IAVA Applauds VA Plan to Expand Mental Health Staff
Posted by Michelle McCarthy on April 19
IAVA released the following statement applauding the Department of Veterans Affairs’ plan to add 1,600 mental health clinicians – nurses, psychiatrists, psychologists, and social workers—as well as nearly 300 support staff to its existing workforce of 20,590 mental health staff:
"IAVA applauds the Department of Veterans Affairs’ effort to add 1,900 more mental health professionals to its ranks so our country can better serve veterans of all generations. This announcement is a necessary, welcome step towards combating the suicide epidemic plaguing our veterans’ community and ensuring that all veterans have the mental health support they need. Nearly 37 percent of IAVA members recently surveyed know an Iraq or Afghanistan veteran who has committed suicide. More mental health professionals will provide a stronger lifeline of support for thousands of new veterans and their families. Still, we don’t know publicly how many mental health providers the VA actually requires to meet the surge home from Afghanistan. IAVA encourages the VA to disclose its most recent assessment of mental health needs, so even more mental health professionals and community-based organizations can step forward to offer services and support,” said IAVA Executive Director and Founder Paul Rieckhoff.
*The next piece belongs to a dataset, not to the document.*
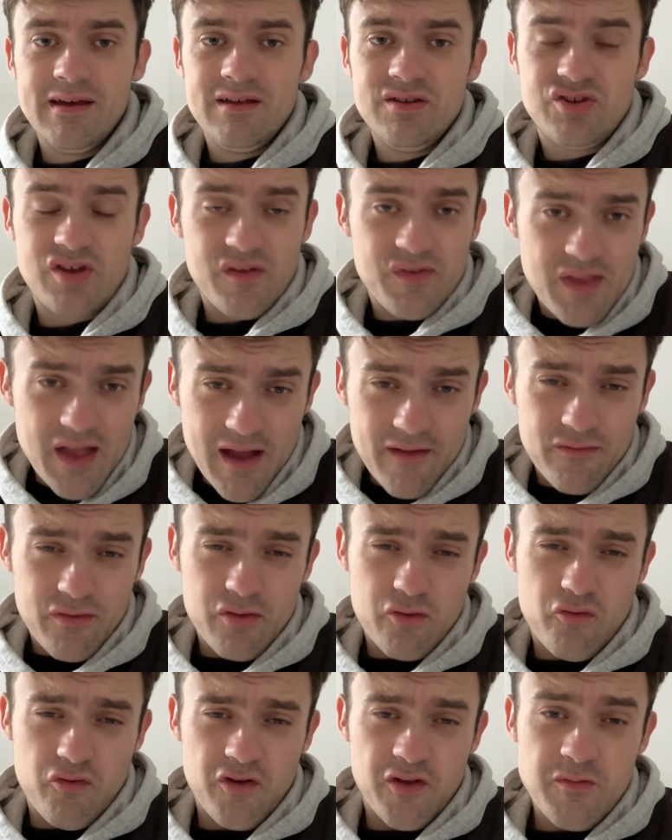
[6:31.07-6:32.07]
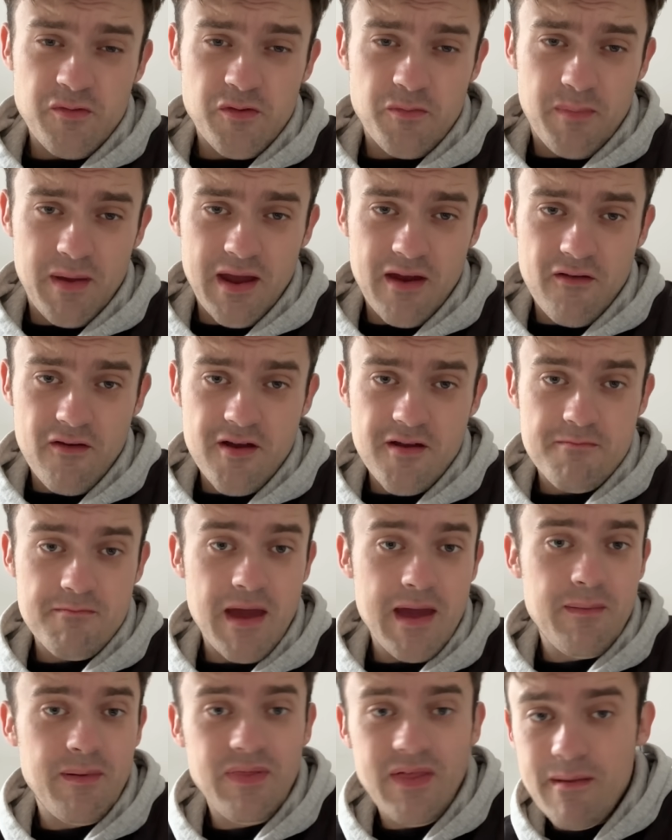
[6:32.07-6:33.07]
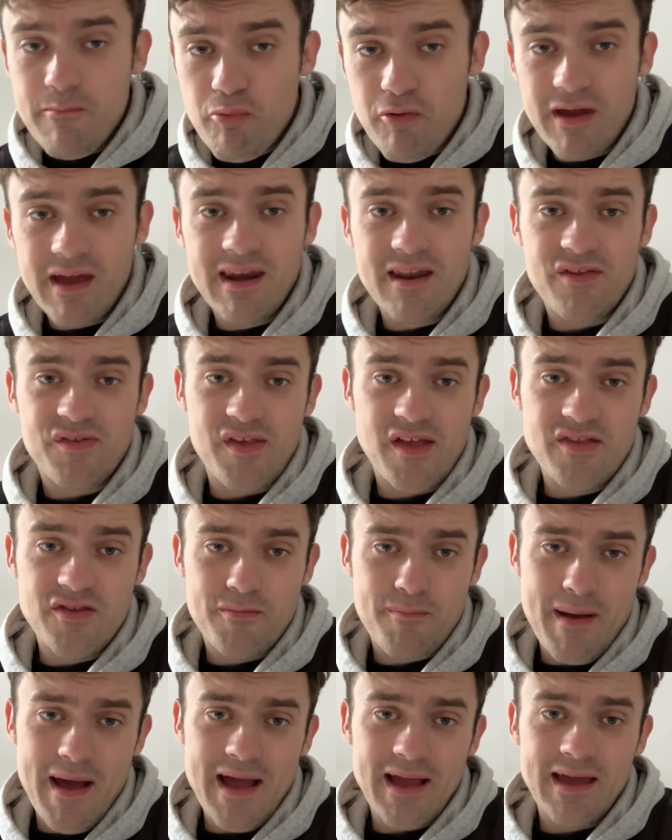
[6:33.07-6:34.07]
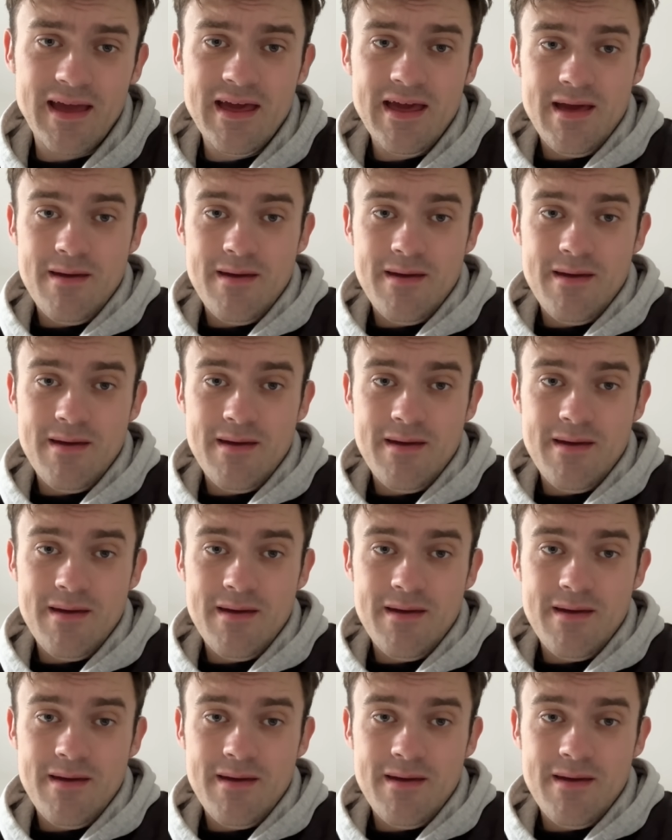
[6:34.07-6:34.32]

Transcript: just after the Christmas period. Maybe they bring in a centre back.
“Decreasing veterans’ wait times for mental health counseling and support is absolutely critical but it’s just one component of a larger issue. The VA is already facing a nationwide shortage of skilled mental health professionals with vacancy rates exceeding 20 percent in some areas of the country. For years, IAVA has urged the President to issue a national call to service for more mental health professionals—now is the time to take action. Our generation of veterans also needs to see VA Secretary Shinseki front and center in the community, vocally pushing back against the stigma of invisible wounds and promoting the VA’s resources. In addition, the VA needs to break the claims backlog so vets can actually get their foot in the door at their local VAs. Recent revelations about the Oakland VA underscore the need for more staffing and the urgency of an electronic records system to expedite veterans’ disability claims. Some IAVA members in California and across the country have been waiting for two years for the VA to process claims for Post-Traumatic Stress Disorder and other injuries. They shouldn’t have to rely on a New York Times headline for their cases to get attention. IAVA remains committed to working with the White House and both the Departments of Defense and VA to continually improve the system so that no veteran is left in crisis.”